# Exercise instructions
Set down a faithful copy of every record below, with no images.

# Records for processing

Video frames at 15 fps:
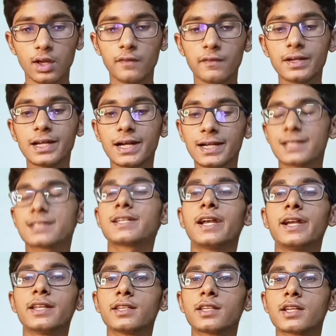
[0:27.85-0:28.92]
Well,
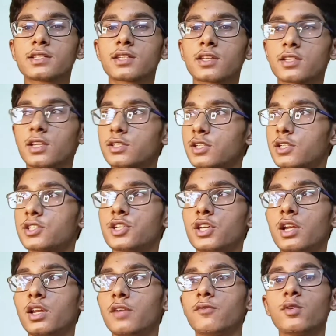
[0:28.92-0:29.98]
understanding this is
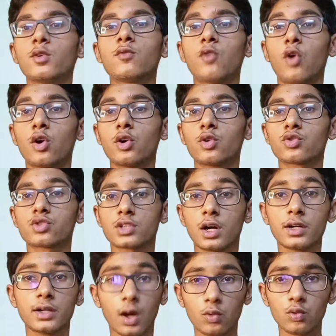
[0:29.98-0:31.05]
essential if you want to
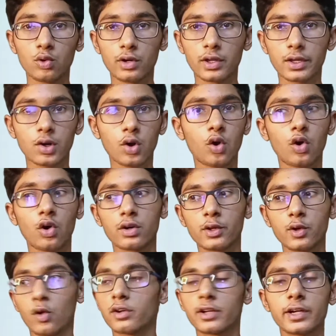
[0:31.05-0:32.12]
start downloading or
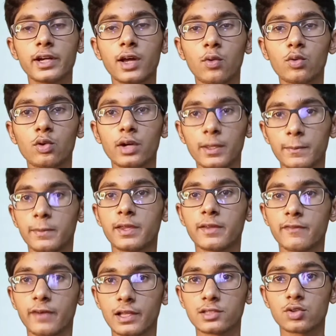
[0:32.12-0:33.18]
you already download APK
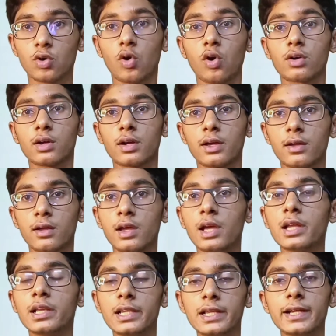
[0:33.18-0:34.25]
files or
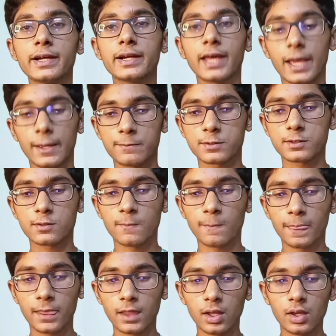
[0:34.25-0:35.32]
leaked apps,
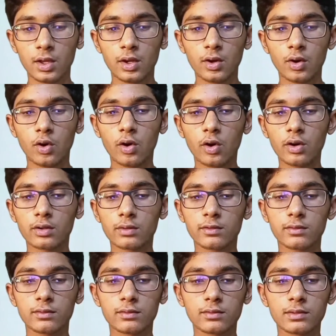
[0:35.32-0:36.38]

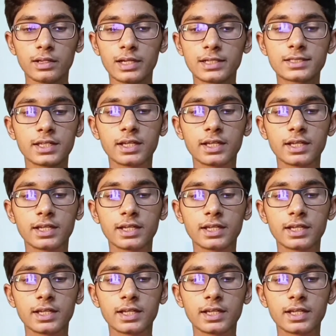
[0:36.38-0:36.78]
or let's say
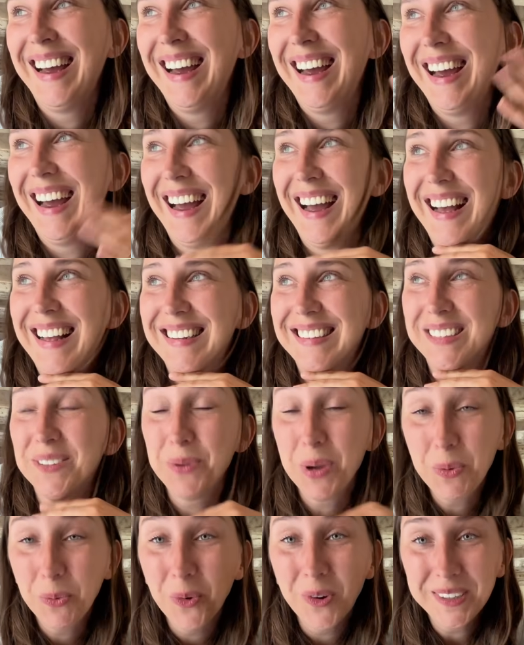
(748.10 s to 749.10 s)
And
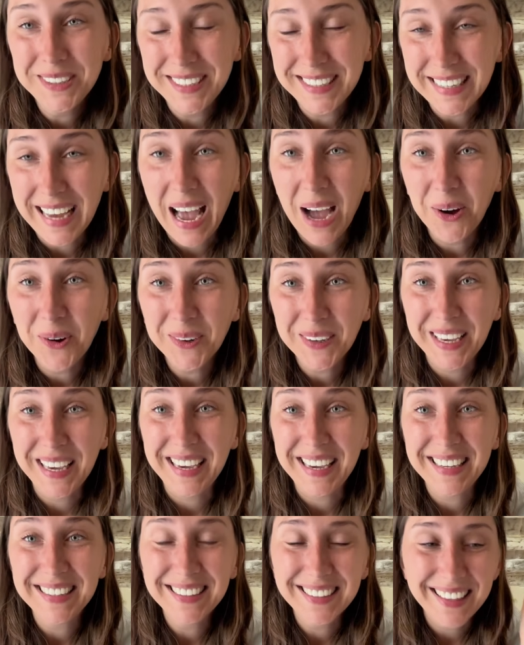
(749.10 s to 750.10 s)
we wanted our
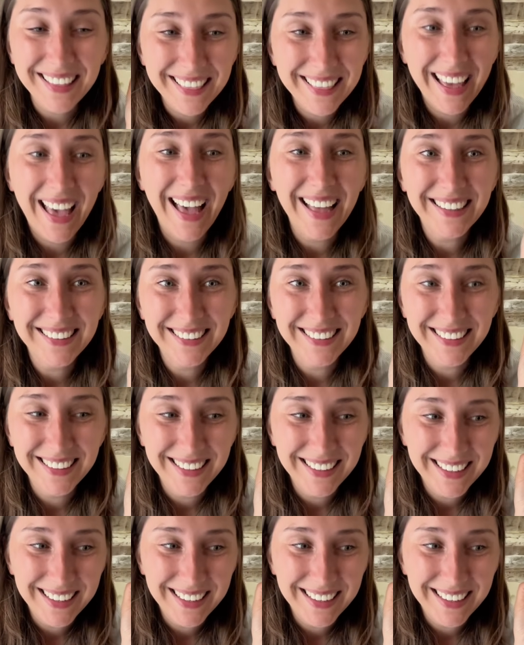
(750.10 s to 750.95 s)
keys that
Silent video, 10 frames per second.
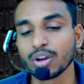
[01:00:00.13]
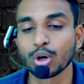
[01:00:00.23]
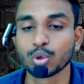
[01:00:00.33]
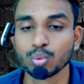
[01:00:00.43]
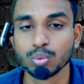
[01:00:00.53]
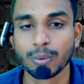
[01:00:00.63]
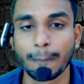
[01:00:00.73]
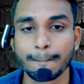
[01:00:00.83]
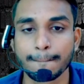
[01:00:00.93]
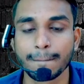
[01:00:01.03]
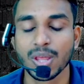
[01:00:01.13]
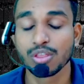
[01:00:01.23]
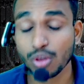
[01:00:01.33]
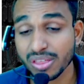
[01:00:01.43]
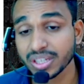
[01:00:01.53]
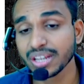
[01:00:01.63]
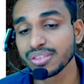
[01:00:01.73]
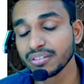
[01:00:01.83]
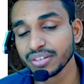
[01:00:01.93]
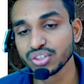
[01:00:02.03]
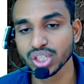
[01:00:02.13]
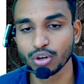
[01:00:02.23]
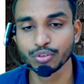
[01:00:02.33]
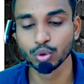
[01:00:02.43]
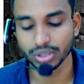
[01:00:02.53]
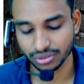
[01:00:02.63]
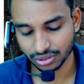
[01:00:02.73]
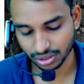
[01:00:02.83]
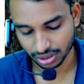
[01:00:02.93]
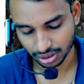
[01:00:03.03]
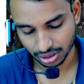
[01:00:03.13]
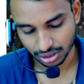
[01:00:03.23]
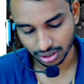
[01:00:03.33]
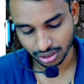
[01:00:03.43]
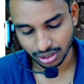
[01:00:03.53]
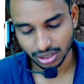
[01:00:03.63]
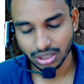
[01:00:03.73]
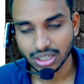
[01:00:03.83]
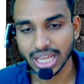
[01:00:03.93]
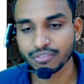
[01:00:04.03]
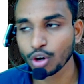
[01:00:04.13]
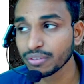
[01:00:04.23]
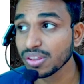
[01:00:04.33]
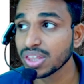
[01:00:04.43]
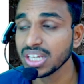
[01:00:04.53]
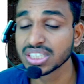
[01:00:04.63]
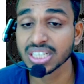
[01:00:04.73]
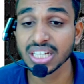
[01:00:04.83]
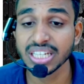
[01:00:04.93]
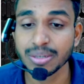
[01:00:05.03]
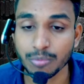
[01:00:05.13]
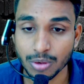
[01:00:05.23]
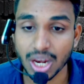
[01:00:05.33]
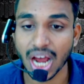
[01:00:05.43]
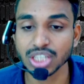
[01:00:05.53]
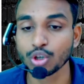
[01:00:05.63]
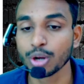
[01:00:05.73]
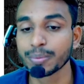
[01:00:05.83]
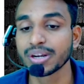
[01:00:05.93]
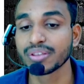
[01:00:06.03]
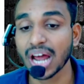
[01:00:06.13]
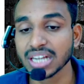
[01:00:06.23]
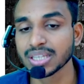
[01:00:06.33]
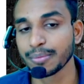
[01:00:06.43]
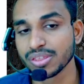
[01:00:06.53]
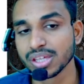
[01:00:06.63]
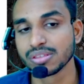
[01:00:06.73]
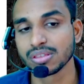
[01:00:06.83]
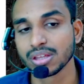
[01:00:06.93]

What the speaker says: one or two. So extensive division of duties, like what we see in generally in large corporates, large MNCs.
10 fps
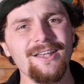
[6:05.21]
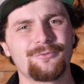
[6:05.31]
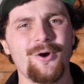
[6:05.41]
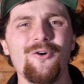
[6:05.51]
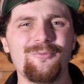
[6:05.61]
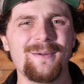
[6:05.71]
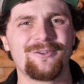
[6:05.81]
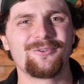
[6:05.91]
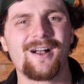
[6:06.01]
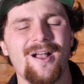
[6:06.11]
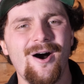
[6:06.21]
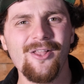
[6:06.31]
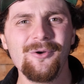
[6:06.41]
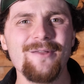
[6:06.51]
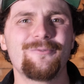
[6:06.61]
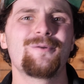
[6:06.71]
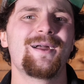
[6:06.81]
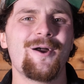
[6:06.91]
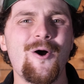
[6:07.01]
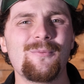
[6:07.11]
drove my truck all the way from
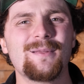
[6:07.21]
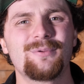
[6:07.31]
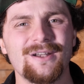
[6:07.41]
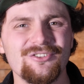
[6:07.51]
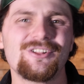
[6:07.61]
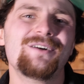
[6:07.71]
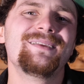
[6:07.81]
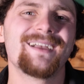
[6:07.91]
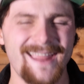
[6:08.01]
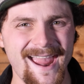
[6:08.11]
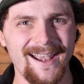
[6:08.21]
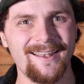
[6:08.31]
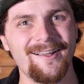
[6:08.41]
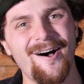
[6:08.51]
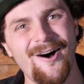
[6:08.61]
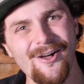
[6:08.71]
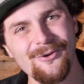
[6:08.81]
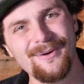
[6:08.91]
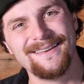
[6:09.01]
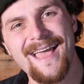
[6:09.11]
my home in British Columbia, Canada, all
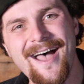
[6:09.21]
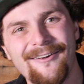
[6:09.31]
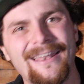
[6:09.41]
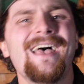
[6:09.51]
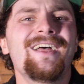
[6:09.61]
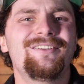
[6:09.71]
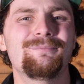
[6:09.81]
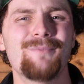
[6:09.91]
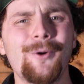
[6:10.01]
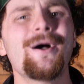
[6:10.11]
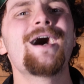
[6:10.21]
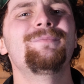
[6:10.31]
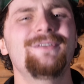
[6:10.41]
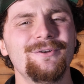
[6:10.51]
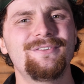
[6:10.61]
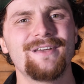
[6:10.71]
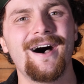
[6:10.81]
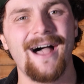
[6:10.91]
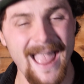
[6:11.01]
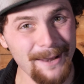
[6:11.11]
the way down to Moab,
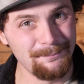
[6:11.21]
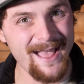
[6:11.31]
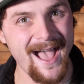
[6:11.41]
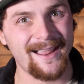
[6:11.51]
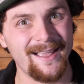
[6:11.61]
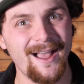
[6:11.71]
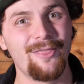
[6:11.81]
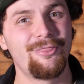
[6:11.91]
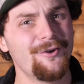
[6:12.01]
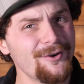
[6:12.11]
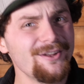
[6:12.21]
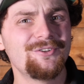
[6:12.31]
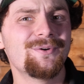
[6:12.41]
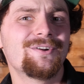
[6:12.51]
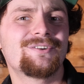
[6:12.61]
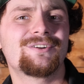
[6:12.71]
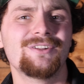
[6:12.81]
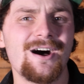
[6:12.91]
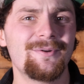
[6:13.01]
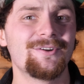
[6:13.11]
Utah, and back, a 3,200
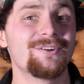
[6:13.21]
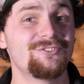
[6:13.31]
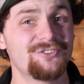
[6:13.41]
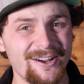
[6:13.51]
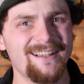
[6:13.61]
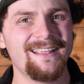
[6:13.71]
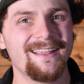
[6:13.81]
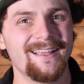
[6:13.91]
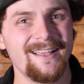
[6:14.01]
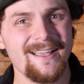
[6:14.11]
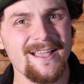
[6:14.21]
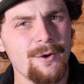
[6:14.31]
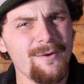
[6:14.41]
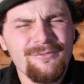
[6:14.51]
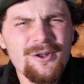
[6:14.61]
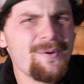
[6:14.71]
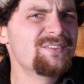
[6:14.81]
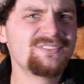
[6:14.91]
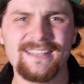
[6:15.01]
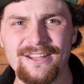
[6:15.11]
kilometer journey with no
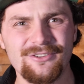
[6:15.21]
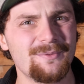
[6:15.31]
hesitation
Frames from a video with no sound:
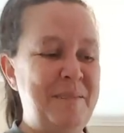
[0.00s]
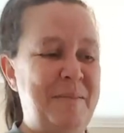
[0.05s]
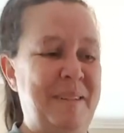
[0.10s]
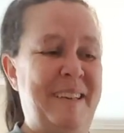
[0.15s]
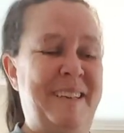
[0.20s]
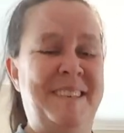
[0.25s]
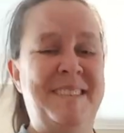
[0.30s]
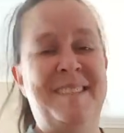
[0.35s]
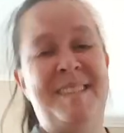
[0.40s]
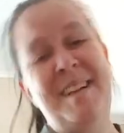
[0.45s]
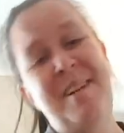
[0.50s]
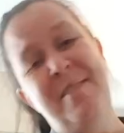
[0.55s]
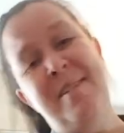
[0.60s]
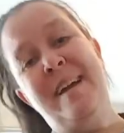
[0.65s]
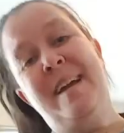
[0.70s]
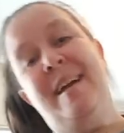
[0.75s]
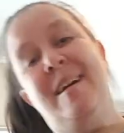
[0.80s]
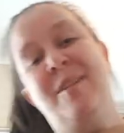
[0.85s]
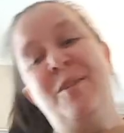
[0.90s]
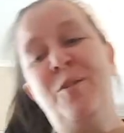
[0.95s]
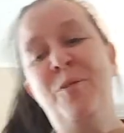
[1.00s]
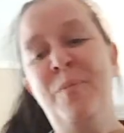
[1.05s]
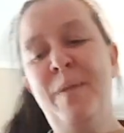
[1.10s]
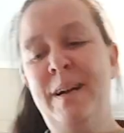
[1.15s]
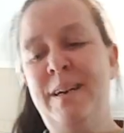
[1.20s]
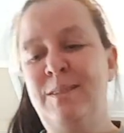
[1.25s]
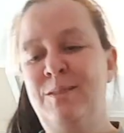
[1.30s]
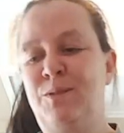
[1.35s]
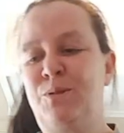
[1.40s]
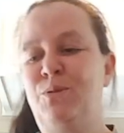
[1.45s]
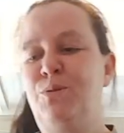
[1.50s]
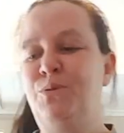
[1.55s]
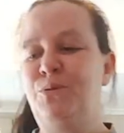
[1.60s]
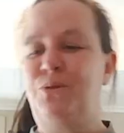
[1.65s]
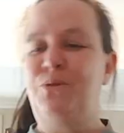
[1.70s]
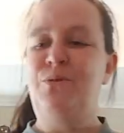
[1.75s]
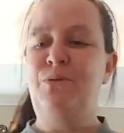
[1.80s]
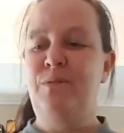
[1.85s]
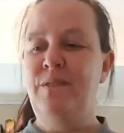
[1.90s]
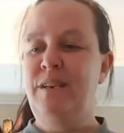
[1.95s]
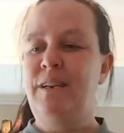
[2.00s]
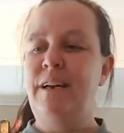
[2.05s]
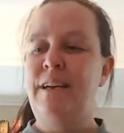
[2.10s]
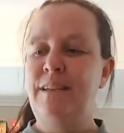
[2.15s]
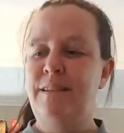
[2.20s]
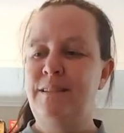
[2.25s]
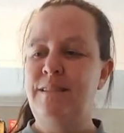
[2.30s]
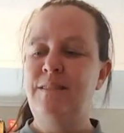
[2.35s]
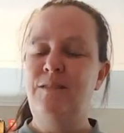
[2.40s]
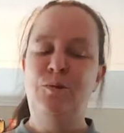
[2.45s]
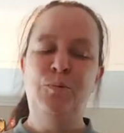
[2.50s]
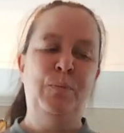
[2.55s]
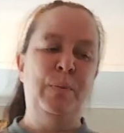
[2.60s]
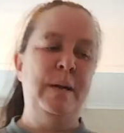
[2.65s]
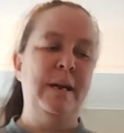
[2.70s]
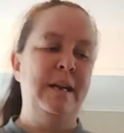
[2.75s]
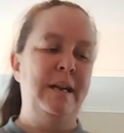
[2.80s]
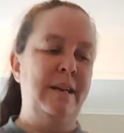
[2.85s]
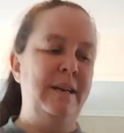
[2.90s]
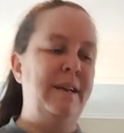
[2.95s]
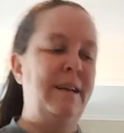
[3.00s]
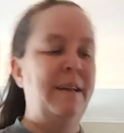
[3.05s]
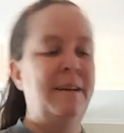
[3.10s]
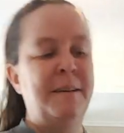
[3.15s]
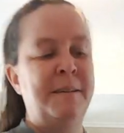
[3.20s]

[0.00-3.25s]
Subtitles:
Because now I gotta go back to school sooner than I anticipated.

# Reply
Video frames at 15 fps:
[0:27.85-0:28.92]
Well,
[0:28.92-0:29.98]
understanding this is
[0:29.98-0:31.05]
essential if you want to
[0:31.05-0:32.12]
start downloading or
[0:32.12-0:33.18]
you already download APK
[0:33.18-0:34.25]
files or
[0:34.25-0:35.32]
leaked apps,
[0:35.32-0:36.38]

[0:36.38-0:36.78]
or let's say
(748.10 s to 749.10 s)
And
(749.10 s to 750.10 s)
we wanted our
(750.10 s to 750.95 s)
keys that
Silent video, 10 frames per second.
[01:00:00.13]
[01:00:00.23]
[01:00:00.33]
[01:00:00.43]
[01:00:00.53]
[01:00:00.63]
[01:00:00.73]
[01:00:00.83]
[01:00:00.93]
[01:00:01.03]
[01:00:01.13]
[01:00:01.23]
[01:00:01.33]
[01:00:01.43]
[01:00:01.53]
[01:00:01.63]
[01:00:01.73]
[01:00:01.83]
[01:00:01.93]
[01:00:02.03]
[01:00:02.13]
[01:00:02.23]
[01:00:02.33]
[01:00:02.43]
[01:00:02.53]
[01:00:02.63]
[01:00:02.73]
[01:00:02.83]
[01:00:02.93]
[01:00:03.03]
[01:00:03.13]
[01:00:03.23]
[01:00:03.33]
[01:00:03.43]
[01:00:03.53]
[01:00:03.63]
[01:00:03.73]
[01:00:03.83]
[01:00:03.93]
[01:00:04.03]
[01:00:04.13]
[01:00:04.23]
[01:00:04.33]
[01:00:04.43]
[01:00:04.53]
[01:00:04.63]
[01:00:04.73]
[01:00:04.83]
[01:00:04.93]
[01:00:05.03]
[01:00:05.13]
[01:00:05.23]
[01:00:05.33]
[01:00:05.43]
[01:00:05.53]
[01:00:05.63]
[01:00:05.73]
[01:00:05.83]
[01:00:05.93]
[01:00:06.03]
[01:00:06.13]
[01:00:06.23]
[01:00:06.33]
[01:00:06.43]
[01:00:06.53]
[01:00:06.63]
[01:00:06.73]
[01:00:06.83]
[01:00:06.93]

What the speaker says: one or two. So extensive division of duties, like what we see in generally in large corporates, large MNCs.
10 fps
[6:05.21]
[6:05.31]
[6:05.41]
[6:05.51]
[6:05.61]
[6:05.71]
[6:05.81]
[6:05.91]
[6:06.01]
[6:06.11]
[6:06.21]
[6:06.31]
[6:06.41]
[6:06.51]
[6:06.61]
[6:06.71]
[6:06.81]
[6:06.91]
[6:07.01]
[6:07.11]
drove my truck all the way from
[6:07.21]
[6:07.31]
[6:07.41]
[6:07.51]
[6:07.61]
[6:07.71]
[6:07.81]
[6:07.91]
[6:08.01]
[6:08.11]
[6:08.21]
[6:08.31]
[6:08.41]
[6:08.51]
[6:08.61]
[6:08.71]
[6:08.81]
[6:08.91]
[6:09.01]
[6:09.11]
my home in British Columbia, Canada, all
[6:09.21]
[6:09.31]
[6:09.41]
[6:09.51]
[6:09.61]
[6:09.71]
[6:09.81]
[6:09.91]
[6:10.01]
[6:10.11]
[6:10.21]
[6:10.31]
[6:10.41]
[6:10.51]
[6:10.61]
[6:10.71]
[6:10.81]
[6:10.91]
[6:11.01]
[6:11.11]
the way down to Moab,
[6:11.21]
[6:11.31]
[6:11.41]
[6:11.51]
[6:11.61]
[6:11.71]
[6:11.81]
[6:11.91]
[6:12.01]
[6:12.11]
[6:12.21]
[6:12.31]
[6:12.41]
[6:12.51]
[6:12.61]
[6:12.71]
[6:12.81]
[6:12.91]
[6:13.01]
[6:13.11]
Utah, and back, a 3,200
[6:13.21]
[6:13.31]
[6:13.41]
[6:13.51]
[6:13.61]
[6:13.71]
[6:13.81]
[6:13.91]
[6:14.01]
[6:14.11]
[6:14.21]
[6:14.31]
[6:14.41]
[6:14.51]
[6:14.61]
[6:14.71]
[6:14.81]
[6:14.91]
[6:15.01]
[6:15.11]
kilometer journey with no
[6:15.21]
[6:15.31]
hesitation
Frames from a video with no sound:
[0.00s]
[0.05s]
[0.10s]
[0.15s]
[0.20s]
[0.25s]
[0.30s]
[0.35s]
[0.40s]
[0.45s]
[0.50s]
[0.55s]
[0.60s]
[0.65s]
[0.70s]
[0.75s]
[0.80s]
[0.85s]
[0.90s]
[0.95s]
[1.00s]
[1.05s]
[1.10s]
[1.15s]
[1.20s]
[1.25s]
[1.30s]
[1.35s]
[1.40s]
[1.45s]
[1.50s]
[1.55s]
[1.60s]
[1.65s]
[1.70s]
[1.75s]
[1.80s]
[1.85s]
[1.90s]
[1.95s]
[2.00s]
[2.05s]
[2.10s]
[2.15s]
[2.20s]
[2.25s]
[2.30s]
[2.35s]
[2.40s]
[2.45s]
[2.50s]
[2.55s]
[2.60s]
[2.65s]
[2.70s]
[2.75s]
[2.80s]
[2.85s]
[2.90s]
[2.95s]
[3.00s]
[3.05s]
[3.10s]
[3.15s]
[3.20s]

[0.00-3.25s]
Subtitles:
Because now I gotta go back to school sooner than I anticipated.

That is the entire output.